■ Data for analysis
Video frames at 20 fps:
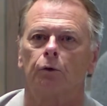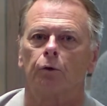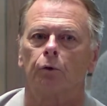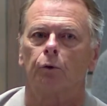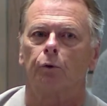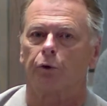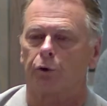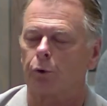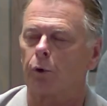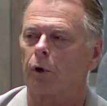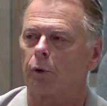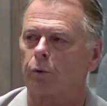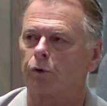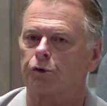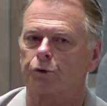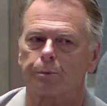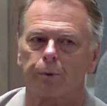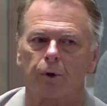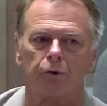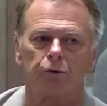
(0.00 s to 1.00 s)
with what we're
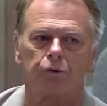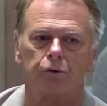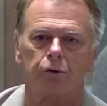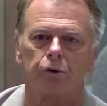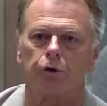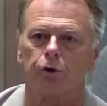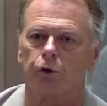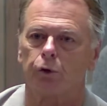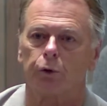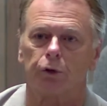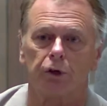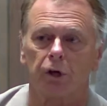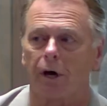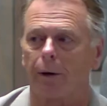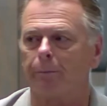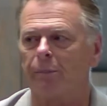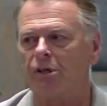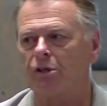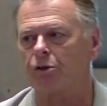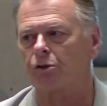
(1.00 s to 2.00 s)
supposed to do and
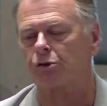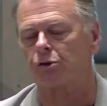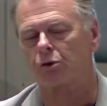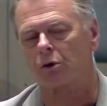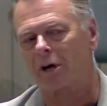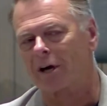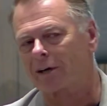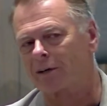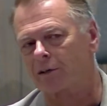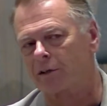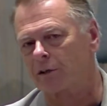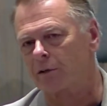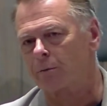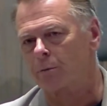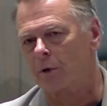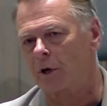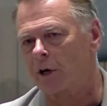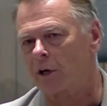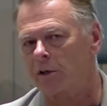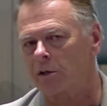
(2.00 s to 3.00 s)
not be distracted
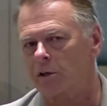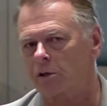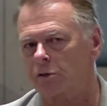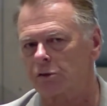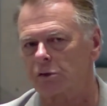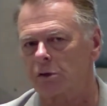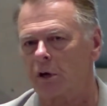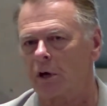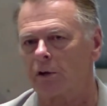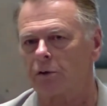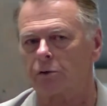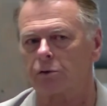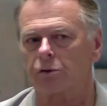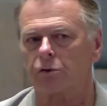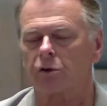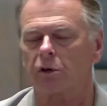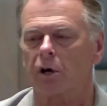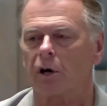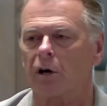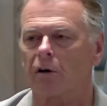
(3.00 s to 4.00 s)
by this other
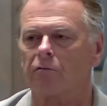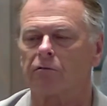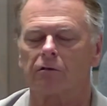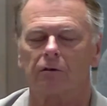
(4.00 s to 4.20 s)
stuff.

■ Task to carry out
Output the data above in full. Skip every picture.

■ Answer to the exercise
Video frames at 20 fps:
(0.00 s to 1.00 s)
with what we're
(1.00 s to 2.00 s)
supposed to do and
(2.00 s to 3.00 s)
not be distracted
(3.00 s to 4.00 s)
by this other
(4.00 s to 4.20 s)
stuff.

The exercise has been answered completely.